(Saved data entries)

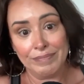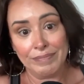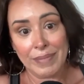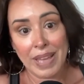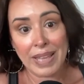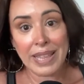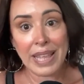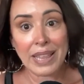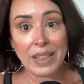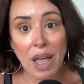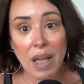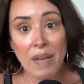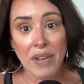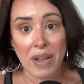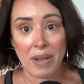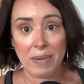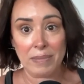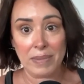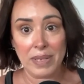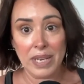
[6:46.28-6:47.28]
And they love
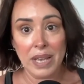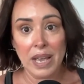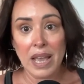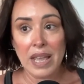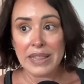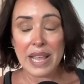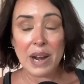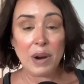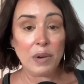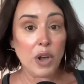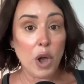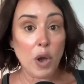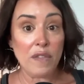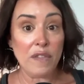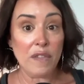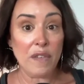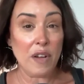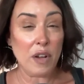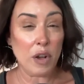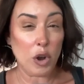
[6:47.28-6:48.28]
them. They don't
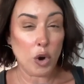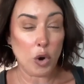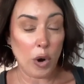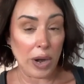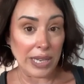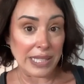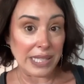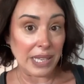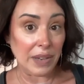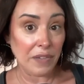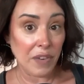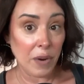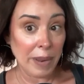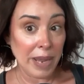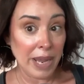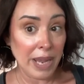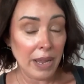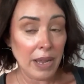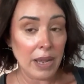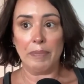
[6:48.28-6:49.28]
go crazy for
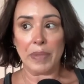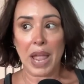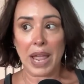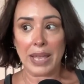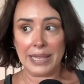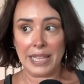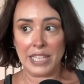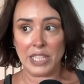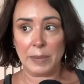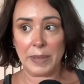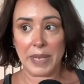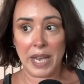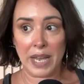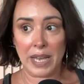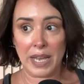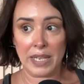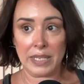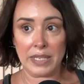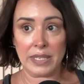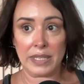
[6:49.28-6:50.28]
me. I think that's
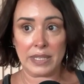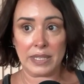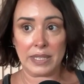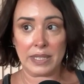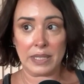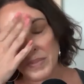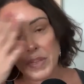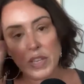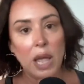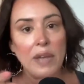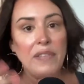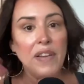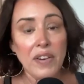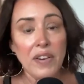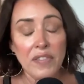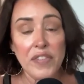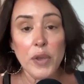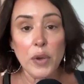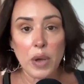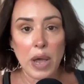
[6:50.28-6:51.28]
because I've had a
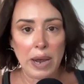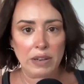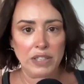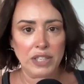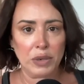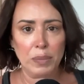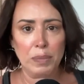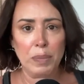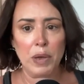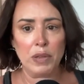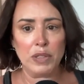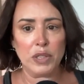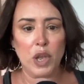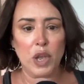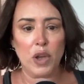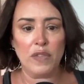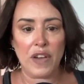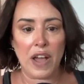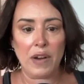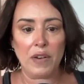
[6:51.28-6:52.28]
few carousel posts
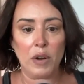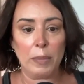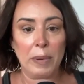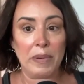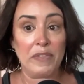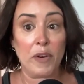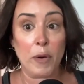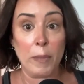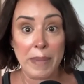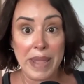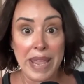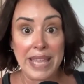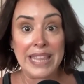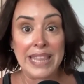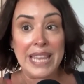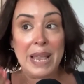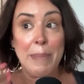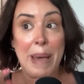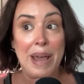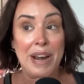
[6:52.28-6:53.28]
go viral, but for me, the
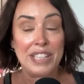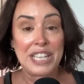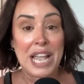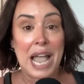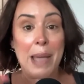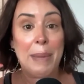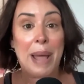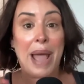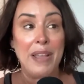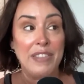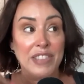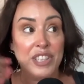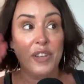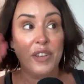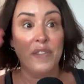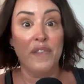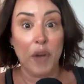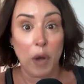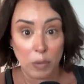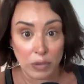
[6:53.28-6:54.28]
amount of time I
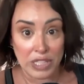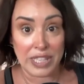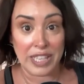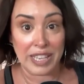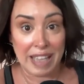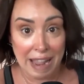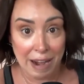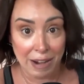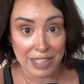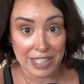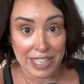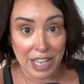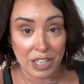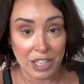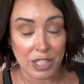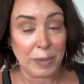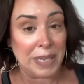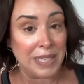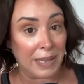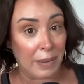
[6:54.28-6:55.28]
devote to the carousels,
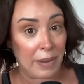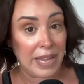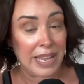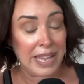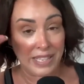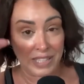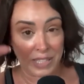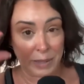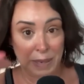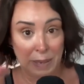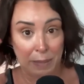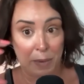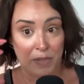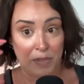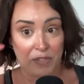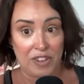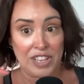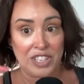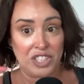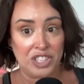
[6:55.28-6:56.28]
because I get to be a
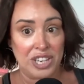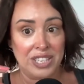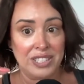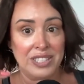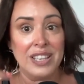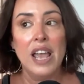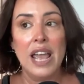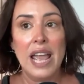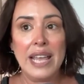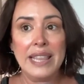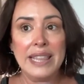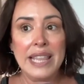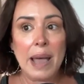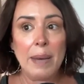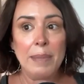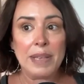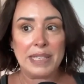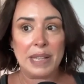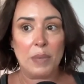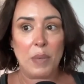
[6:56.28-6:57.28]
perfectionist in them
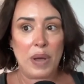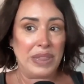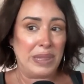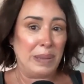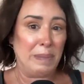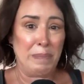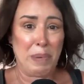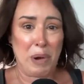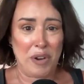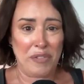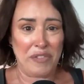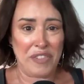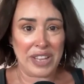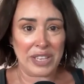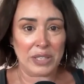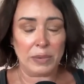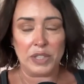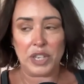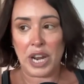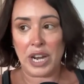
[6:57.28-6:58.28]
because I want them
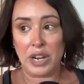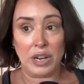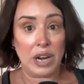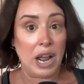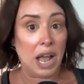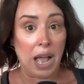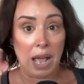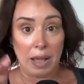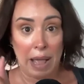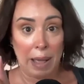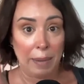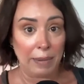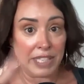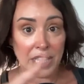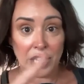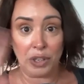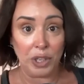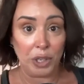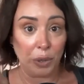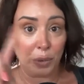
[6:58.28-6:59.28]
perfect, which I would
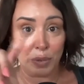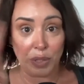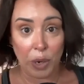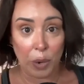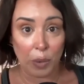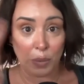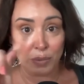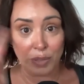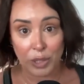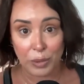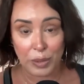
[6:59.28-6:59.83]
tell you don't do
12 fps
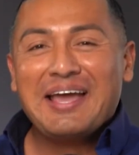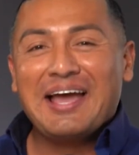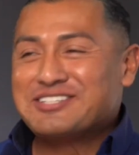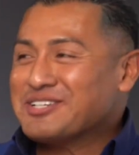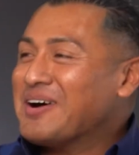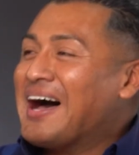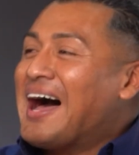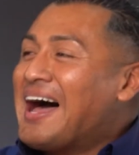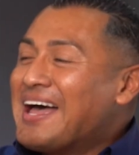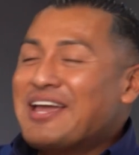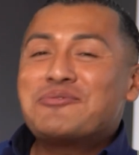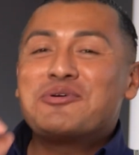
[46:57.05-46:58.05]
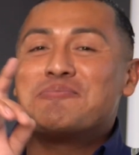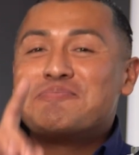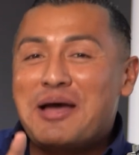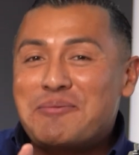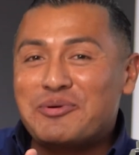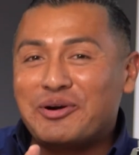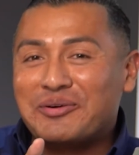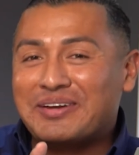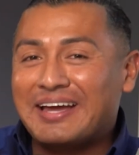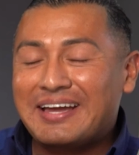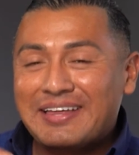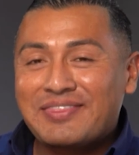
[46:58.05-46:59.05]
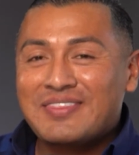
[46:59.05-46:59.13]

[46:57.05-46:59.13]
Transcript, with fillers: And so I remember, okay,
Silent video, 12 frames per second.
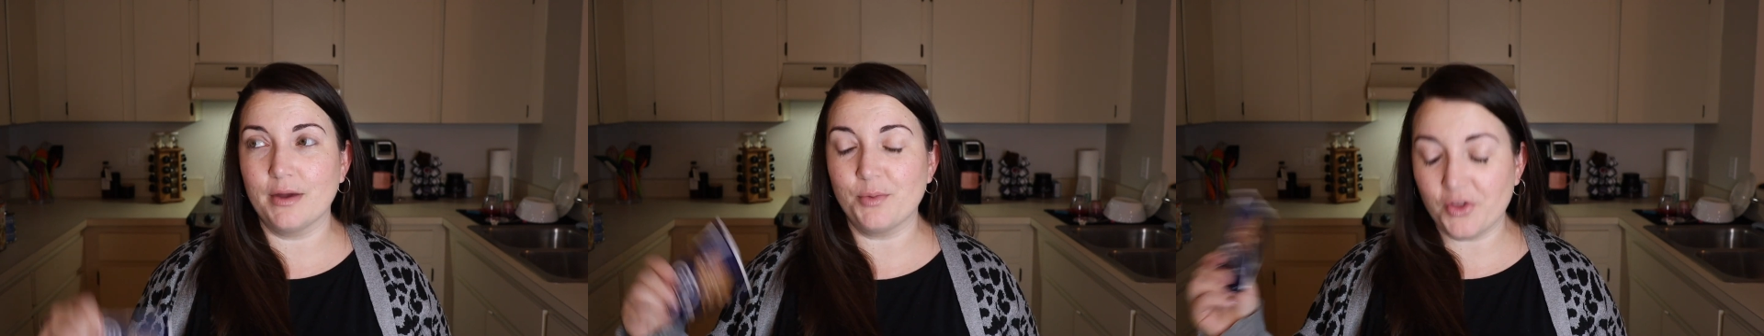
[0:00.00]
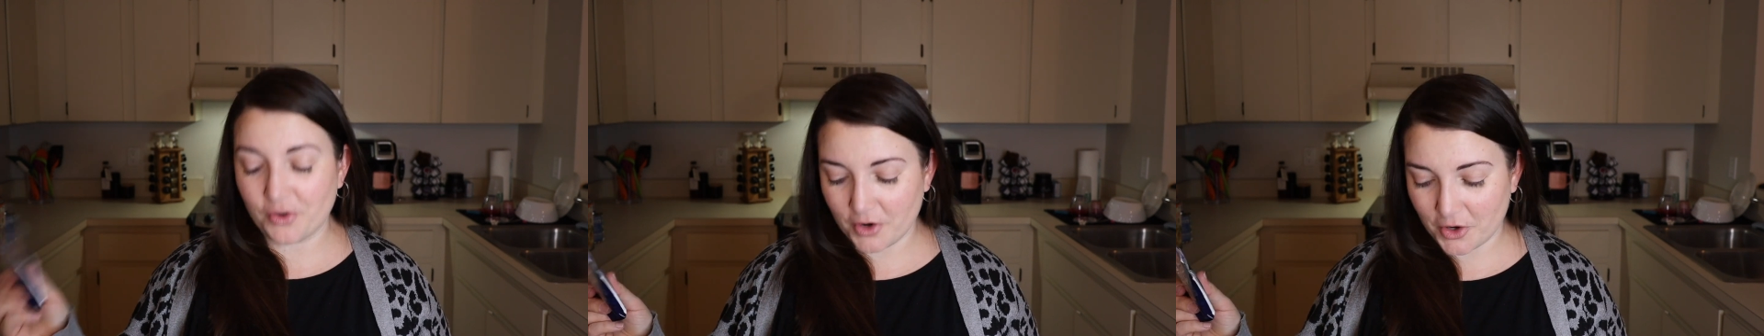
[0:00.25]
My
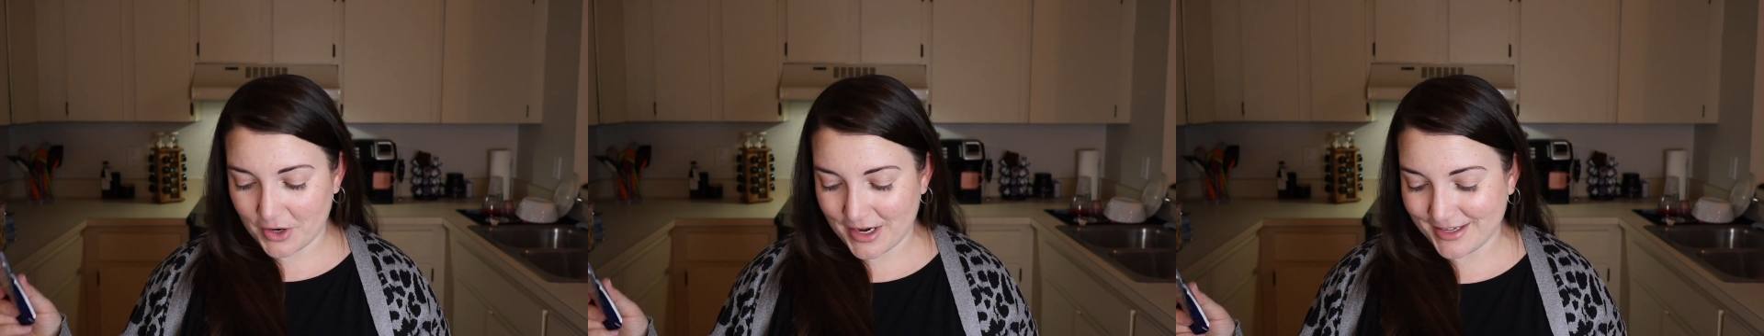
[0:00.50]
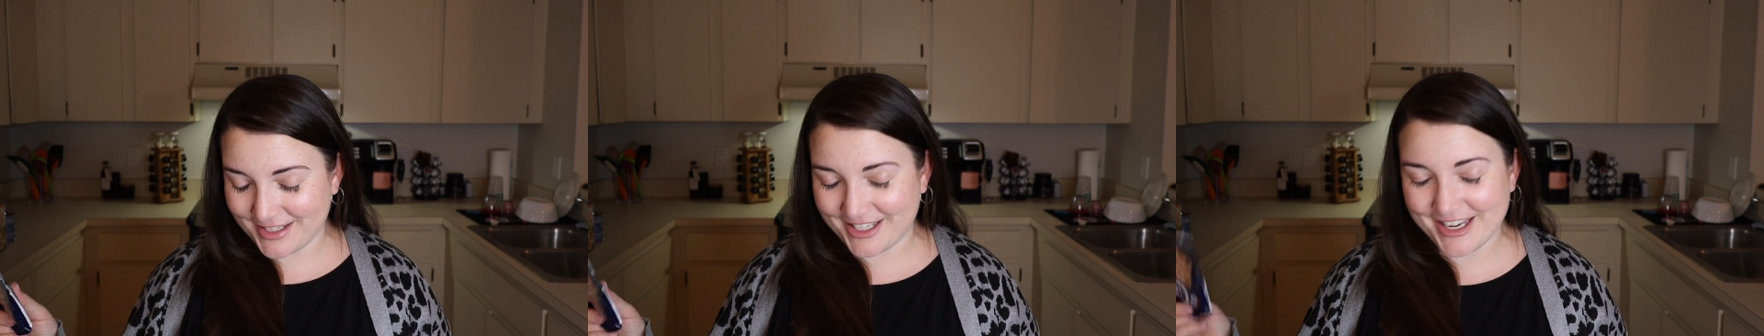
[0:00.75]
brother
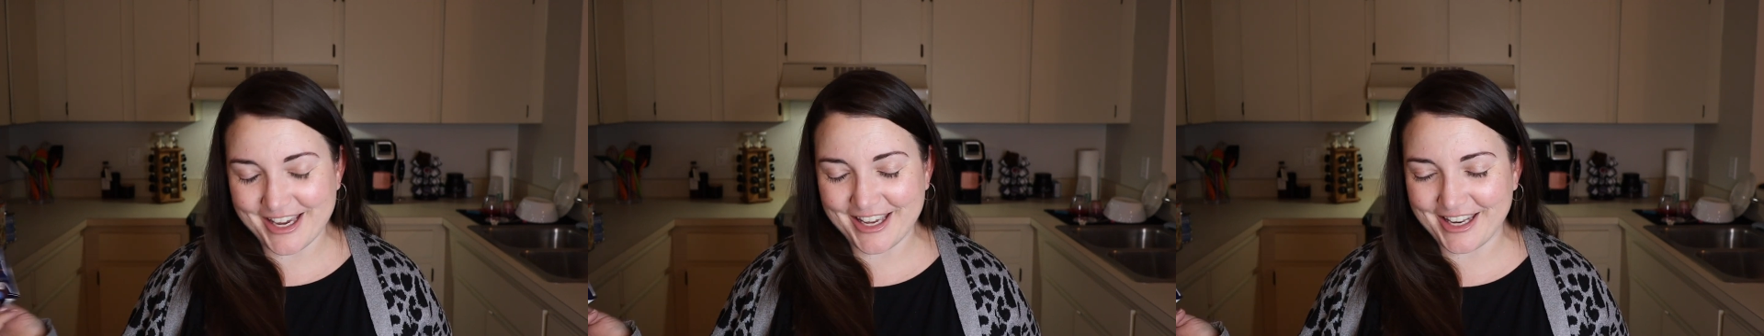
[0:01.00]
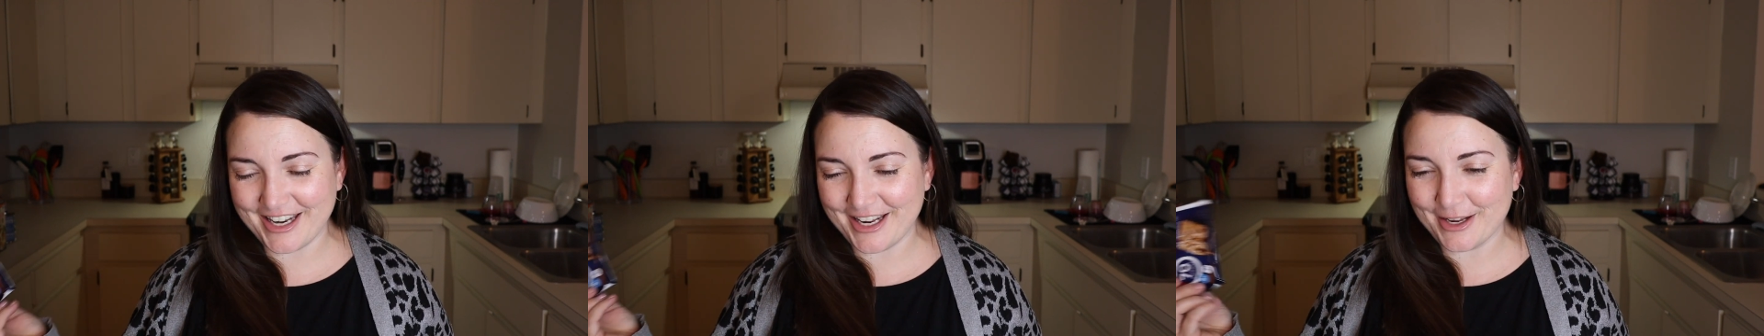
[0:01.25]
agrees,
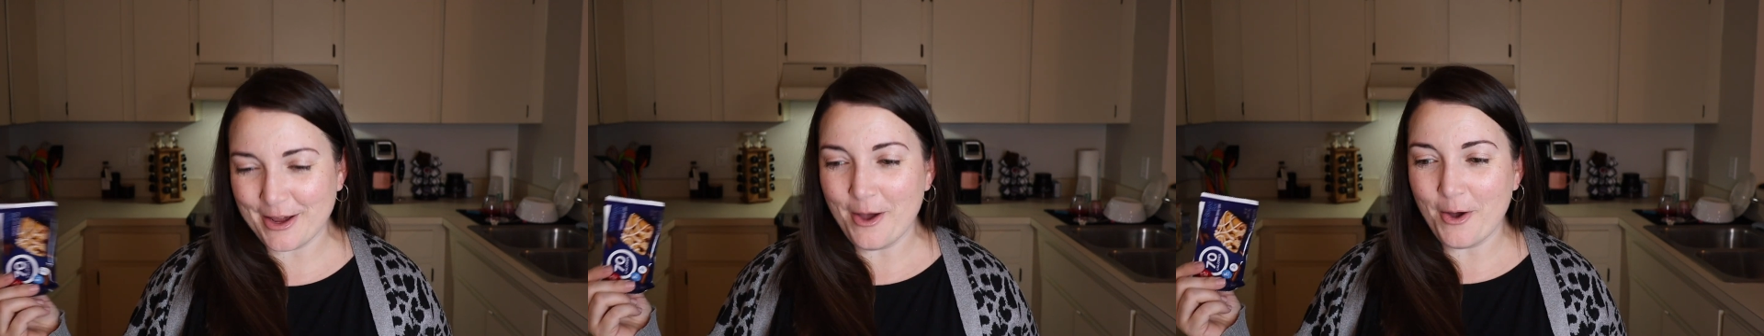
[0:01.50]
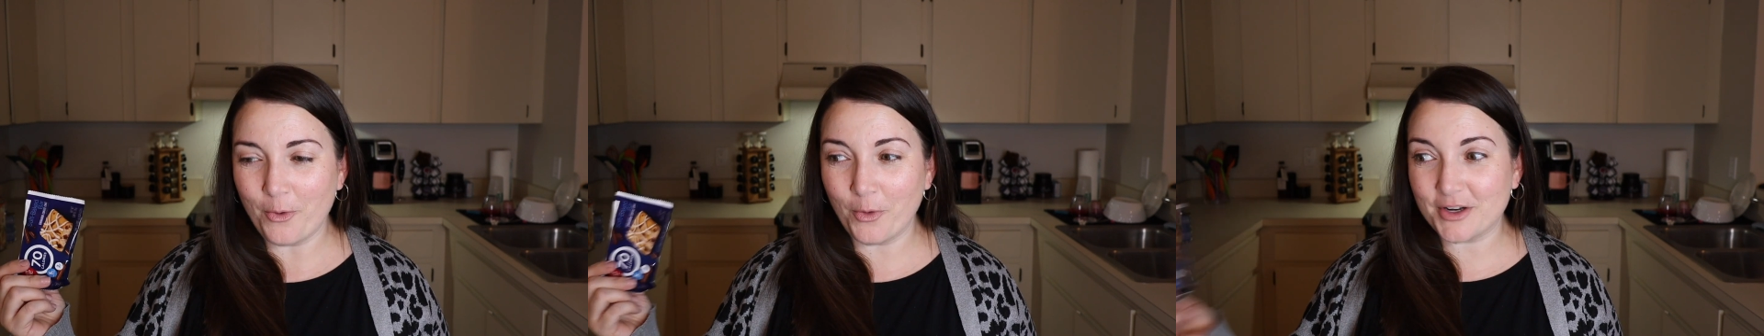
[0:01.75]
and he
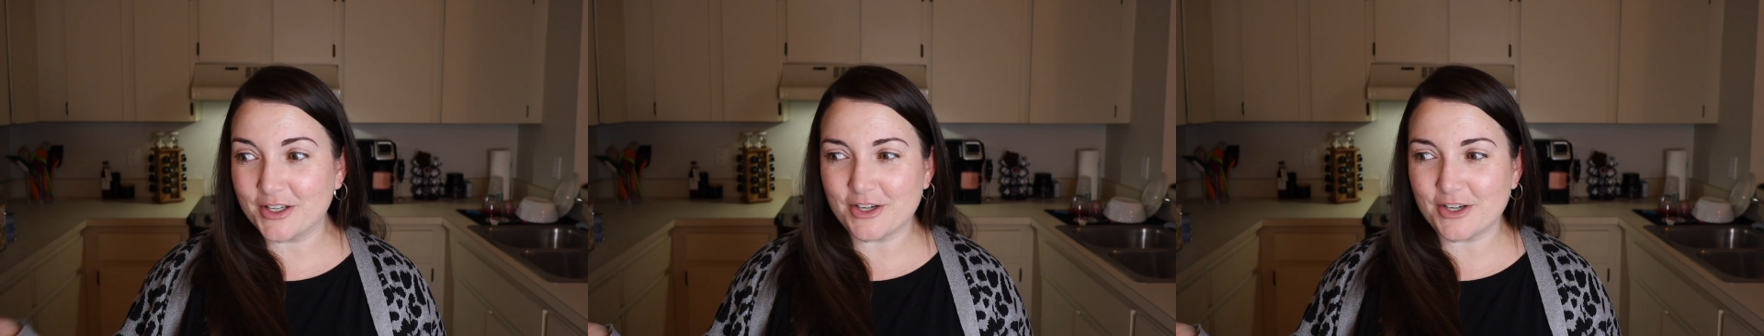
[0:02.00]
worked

» PROBLEM TO WORK ON: Would you please copy, exactly and only, the lines from the one with "[6:56.28-6:57.28]" through the end of the entries above, skipping every picture?

» TASK RESULT:
[6:56.28-6:57.28]
perfectionist in them
[6:57.28-6:58.28]
because I want them
[6:58.28-6:59.28]
perfect, which I would
[6:59.28-6:59.83]
tell you don't do
12 fps
[46:57.05-46:58.05]
[46:58.05-46:59.05]
[46:59.05-46:59.13]

[46:57.05-46:59.13]
Transcript, with fillers: And so I remember, okay,
Silent video, 12 frames per second.
[0:00.00]
[0:00.25]
My
[0:00.50]
[0:00.75]
brother
[0:01.00]
[0:01.25]
agrees,
[0:01.50]
[0:01.75]
and he
[0:02.00]
worked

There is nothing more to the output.